(WHAT THIS TASK INVOLVES)
Once you find the line that contains "[20:47.50-20:48.54]" in the entries below, give it again along with every following line, unchanged, through the final one.

(DATA EXCERPTS)
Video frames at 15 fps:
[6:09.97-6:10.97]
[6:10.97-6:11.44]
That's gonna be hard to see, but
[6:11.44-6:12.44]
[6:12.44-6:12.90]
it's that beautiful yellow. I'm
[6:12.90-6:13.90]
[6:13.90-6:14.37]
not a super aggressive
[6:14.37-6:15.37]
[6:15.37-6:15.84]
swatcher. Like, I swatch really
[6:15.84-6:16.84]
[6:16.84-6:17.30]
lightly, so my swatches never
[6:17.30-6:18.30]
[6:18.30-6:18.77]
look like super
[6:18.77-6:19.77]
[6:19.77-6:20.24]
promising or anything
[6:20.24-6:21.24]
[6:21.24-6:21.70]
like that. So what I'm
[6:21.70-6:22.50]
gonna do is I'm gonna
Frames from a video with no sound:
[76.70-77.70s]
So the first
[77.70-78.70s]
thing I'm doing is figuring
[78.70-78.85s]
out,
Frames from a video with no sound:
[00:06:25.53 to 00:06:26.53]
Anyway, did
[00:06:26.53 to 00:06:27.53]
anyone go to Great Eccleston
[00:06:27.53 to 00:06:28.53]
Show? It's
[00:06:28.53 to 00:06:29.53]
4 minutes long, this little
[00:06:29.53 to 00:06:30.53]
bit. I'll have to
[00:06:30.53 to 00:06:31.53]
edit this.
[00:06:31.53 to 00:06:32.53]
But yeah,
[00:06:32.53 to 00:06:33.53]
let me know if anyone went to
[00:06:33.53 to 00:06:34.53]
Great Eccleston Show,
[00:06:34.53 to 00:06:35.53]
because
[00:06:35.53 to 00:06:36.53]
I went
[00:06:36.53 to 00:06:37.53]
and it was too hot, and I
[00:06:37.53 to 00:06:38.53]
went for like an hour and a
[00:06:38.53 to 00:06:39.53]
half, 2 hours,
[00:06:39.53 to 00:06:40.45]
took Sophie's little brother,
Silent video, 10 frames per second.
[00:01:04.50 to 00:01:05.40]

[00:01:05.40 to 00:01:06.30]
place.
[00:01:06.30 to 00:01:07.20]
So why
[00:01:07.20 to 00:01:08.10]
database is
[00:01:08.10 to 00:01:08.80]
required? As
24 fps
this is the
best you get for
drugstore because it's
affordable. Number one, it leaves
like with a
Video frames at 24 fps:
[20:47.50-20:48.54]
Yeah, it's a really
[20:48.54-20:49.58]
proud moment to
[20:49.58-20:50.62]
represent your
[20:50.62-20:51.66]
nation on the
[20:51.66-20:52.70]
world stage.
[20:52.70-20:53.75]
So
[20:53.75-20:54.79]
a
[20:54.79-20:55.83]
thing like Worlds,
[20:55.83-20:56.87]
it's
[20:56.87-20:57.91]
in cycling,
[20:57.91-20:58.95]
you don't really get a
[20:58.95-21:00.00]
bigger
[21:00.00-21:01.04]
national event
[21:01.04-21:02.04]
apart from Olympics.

(ANSWER FOR THIS EXERCISE)
[20:47.50-20:48.54]
Yeah, it's a really
[20:48.54-20:49.58]
proud moment to
[20:49.58-20:50.62]
represent your
[20:50.62-20:51.66]
nation on the
[20:51.66-20:52.70]
world stage.
[20:52.70-20:53.75]
So
[20:53.75-20:54.79]
a
[20:54.79-20:55.83]
thing like Worlds,
[20:55.83-20:56.87]
it's
[20:56.87-20:57.91]
in cycling,
[20:57.91-20:58.95]
you don't really get a
[20:58.95-21:00.00]
bigger
[21:00.00-21:01.04]
national event
[21:01.04-21:02.04]
apart from Olympics.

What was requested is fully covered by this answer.